Verborgen armoede

De zogenaamde Gouruden Wiiku (‘Golden Week’, oftewel ‘Gouden Week’) is een reeks feestdagen in de eerste week van mei. Tijdens deze week hebben de meeste Japanners vrij, een bijzonderheid omdat vrije tijd in Japan erg schaars is. Veel gezinnen grijpen de gelegenheid dan ook aan om een reis naar het buitenland te maken. Dit is echter niet weggelegd voor iedereen. In tegenstelling tot wat de meeste mensen vermoeden kent Japan namelijk een verrassend grote klasse van armen. Daarom komt in dit artikel de verborgen armoede van Japan aan bod.

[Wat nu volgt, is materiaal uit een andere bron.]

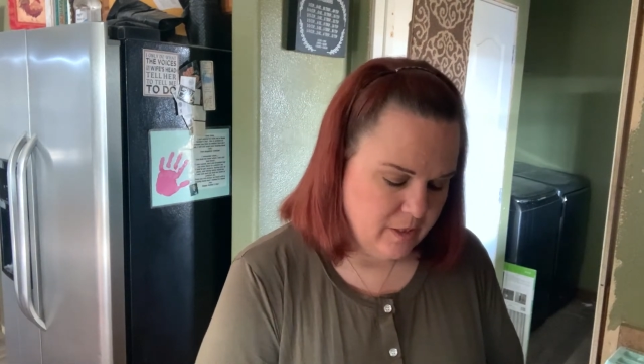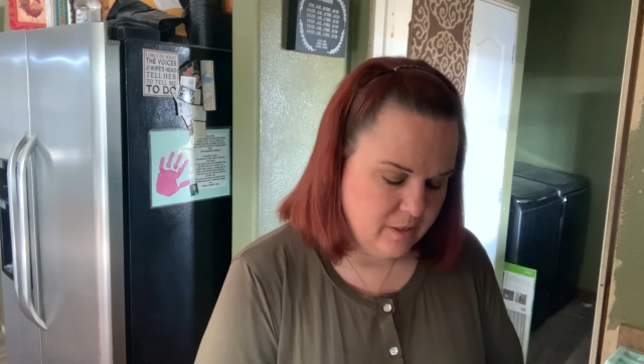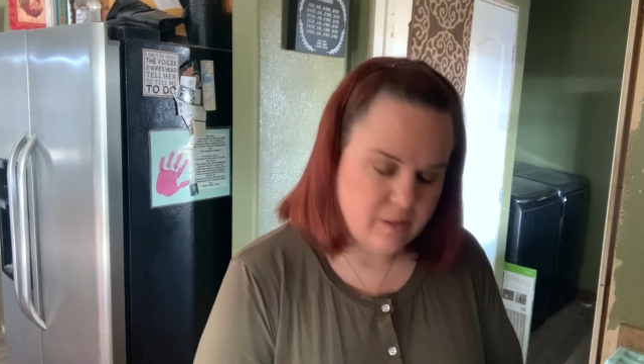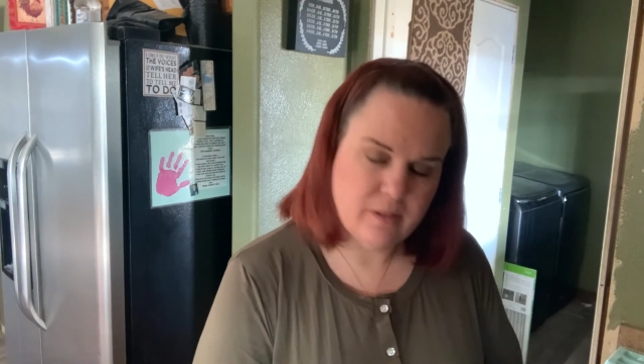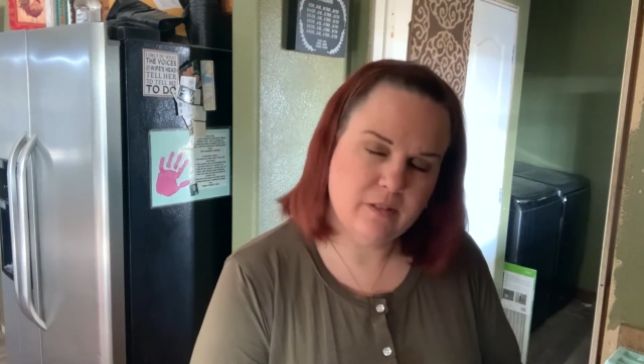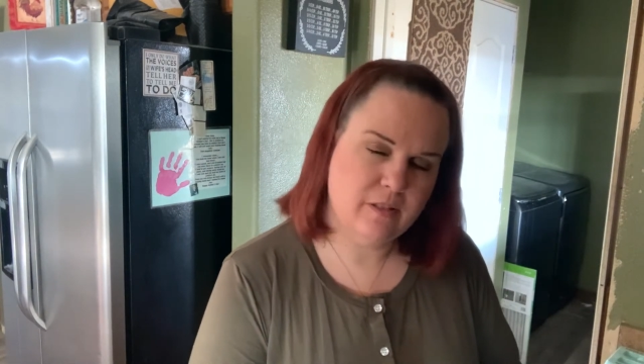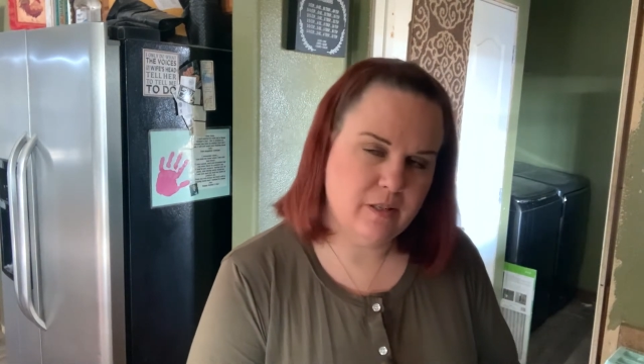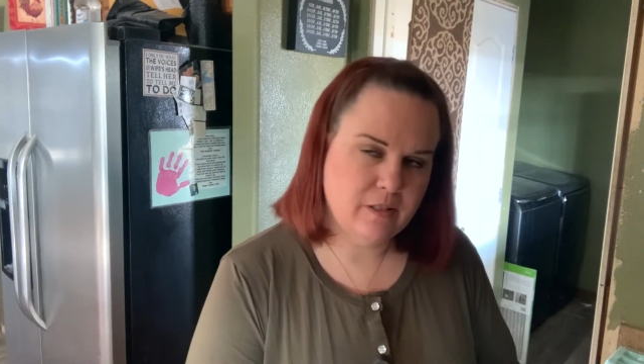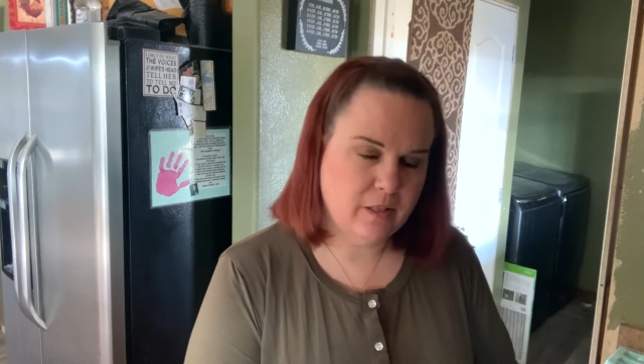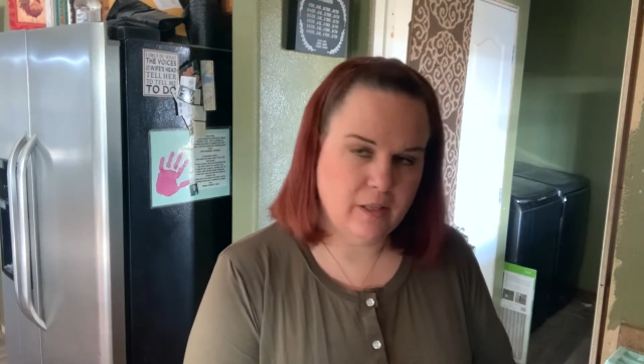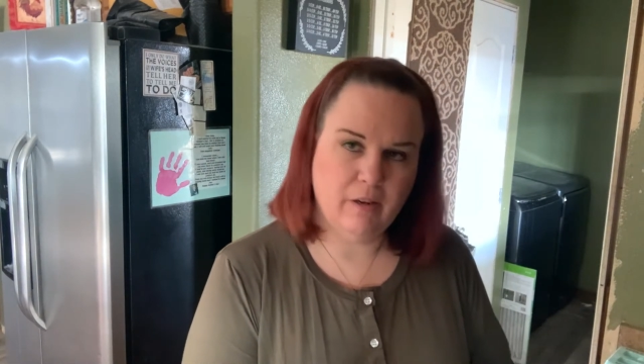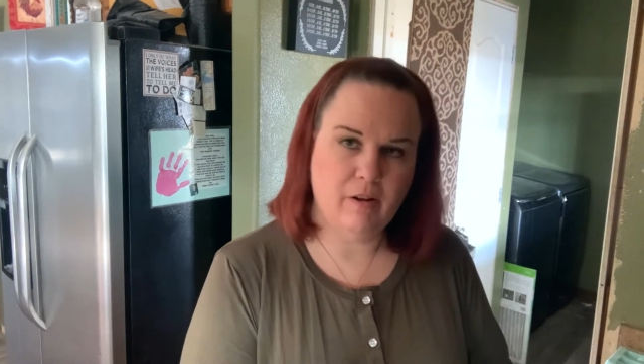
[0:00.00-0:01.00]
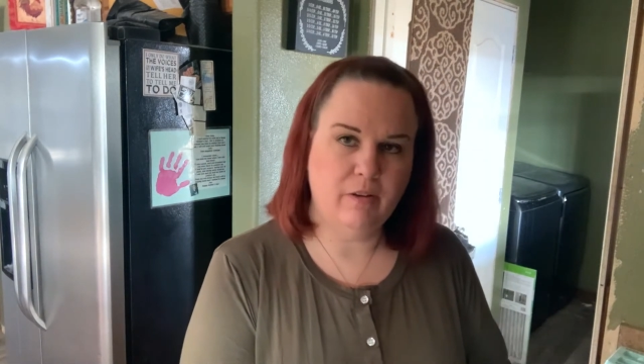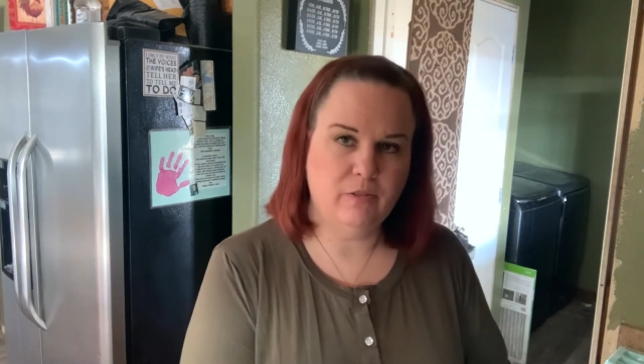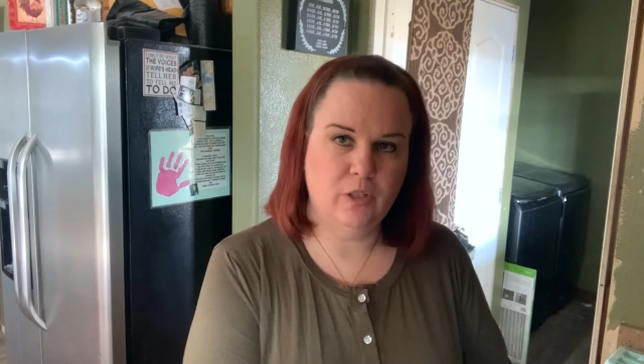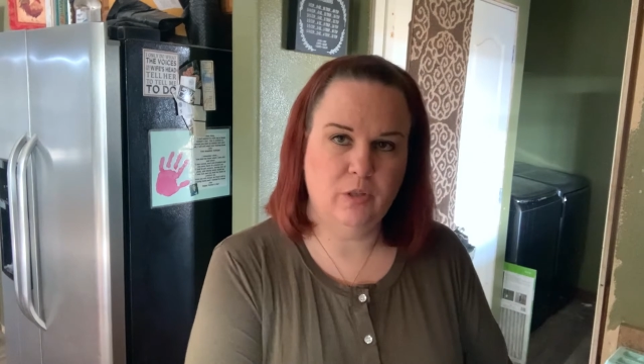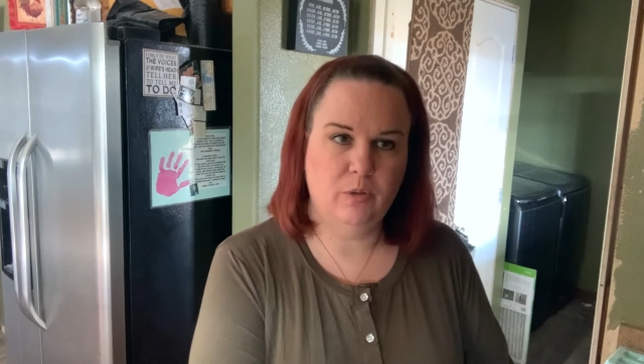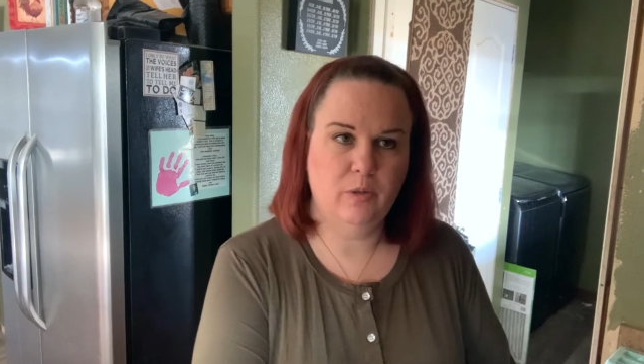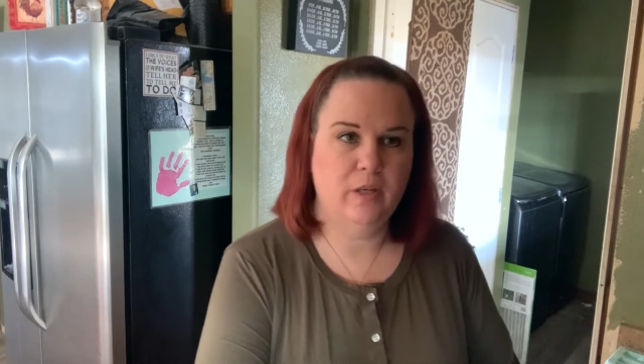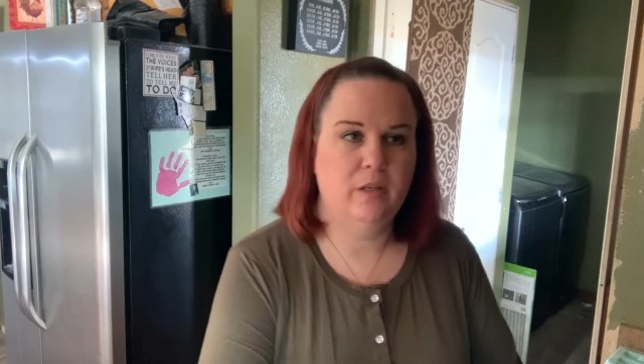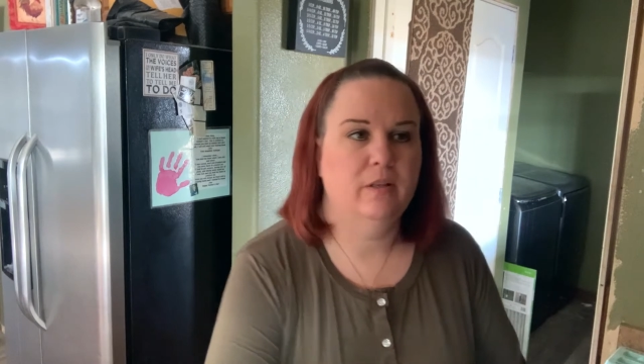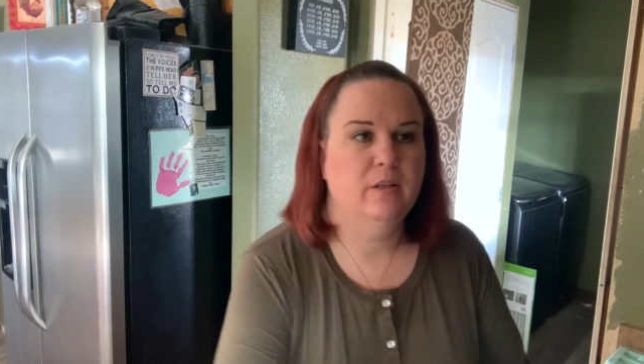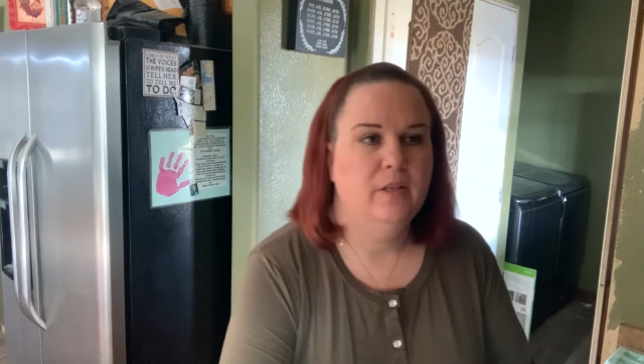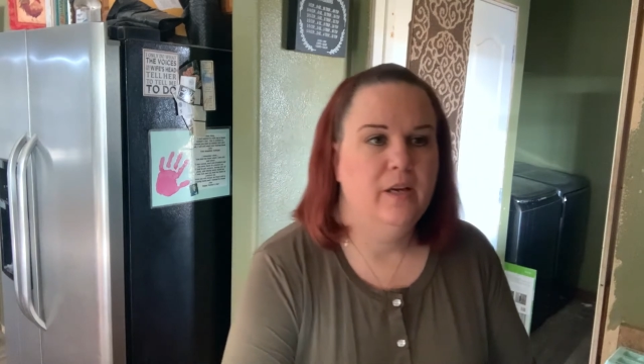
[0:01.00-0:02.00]
just doesn't get off to
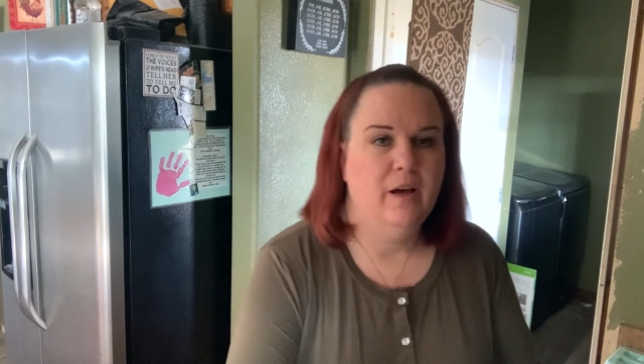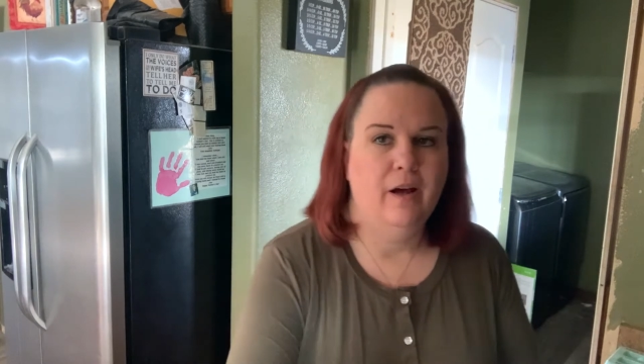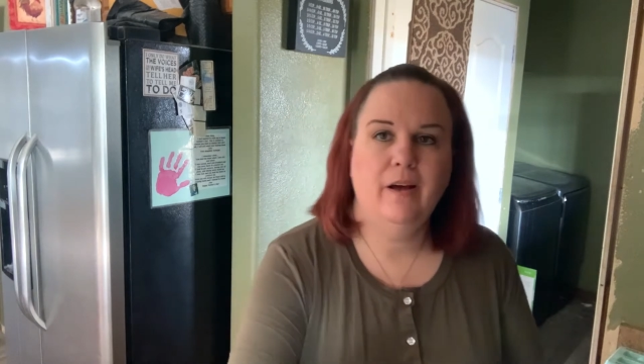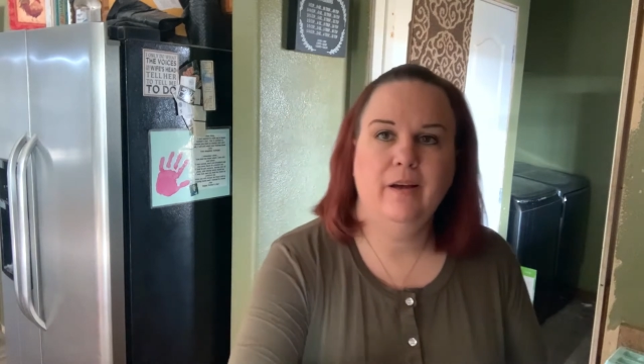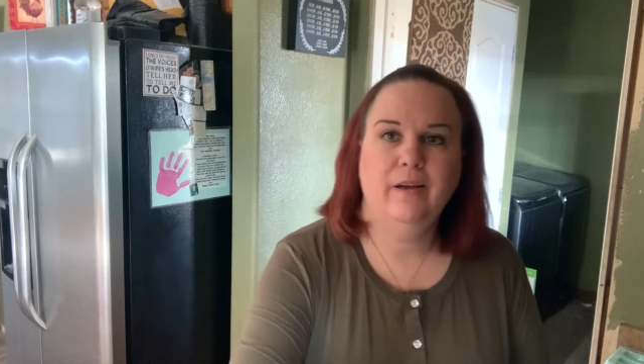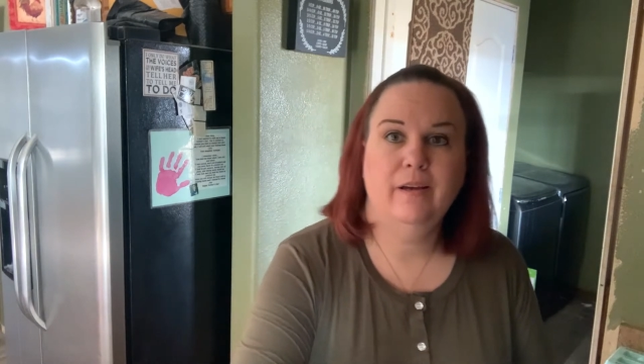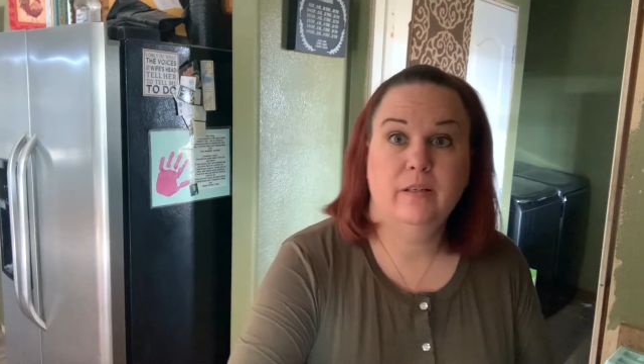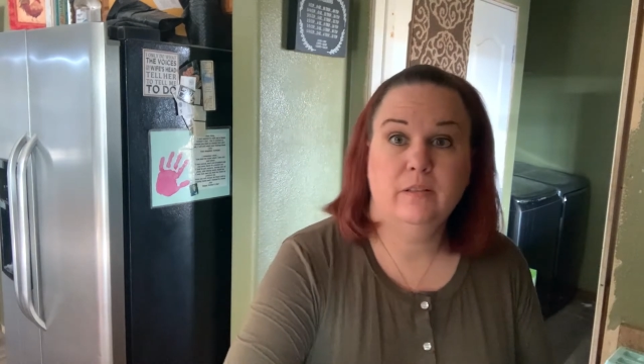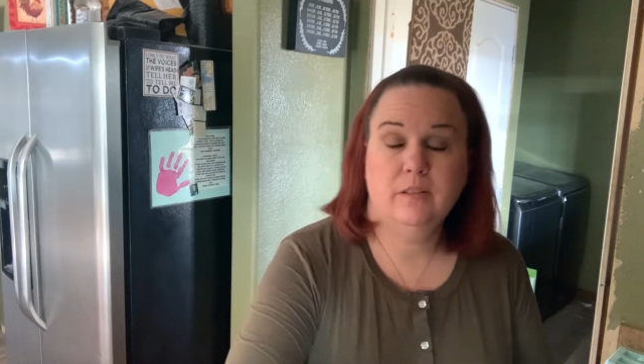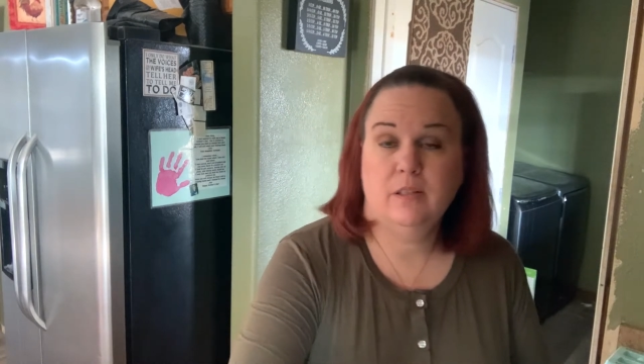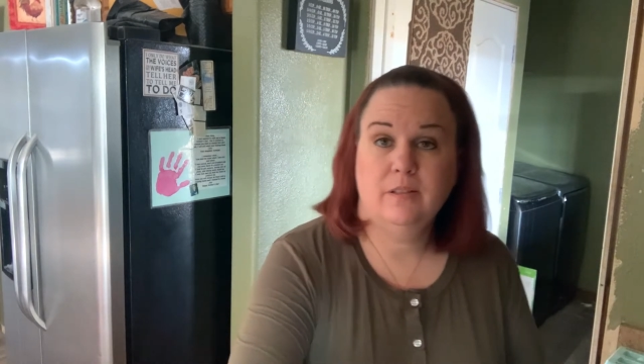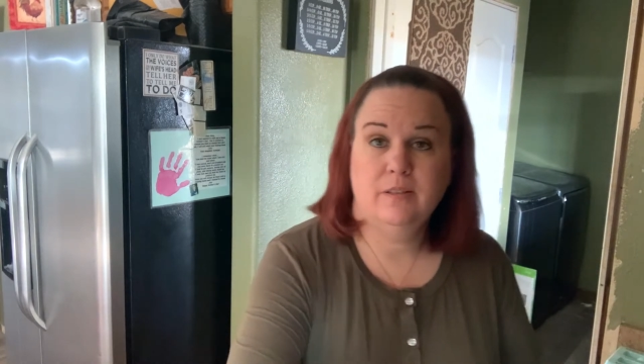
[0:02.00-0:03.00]
a hit,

In juli 2006 publiceerde de OECD (Organization for Economic Cooperation and Development) een rapport waarin werd gesteld dat Japan een van de hoogste percentages van relatieve armoede heeft. Het betekent dat degenen die in deze relatieve armoede leven van de helft of minder dan het gemiddelde inkomen binnen de OECD-landen moeten rondkomen. Een ander OECD rapport laat zien dat relatieve armoede in Japan in het midden van de jaren ’10 van deze eeuw ongeveer 15 procent was. Daarbij moest Japan alleen de Verenigde staten met 17 procent voor laten gaan. Ook wijst een index van het Japanse ministerie voor arbeid en volksgezondheid erop dat de inkomensongelijkheid nog altijd toeneemt.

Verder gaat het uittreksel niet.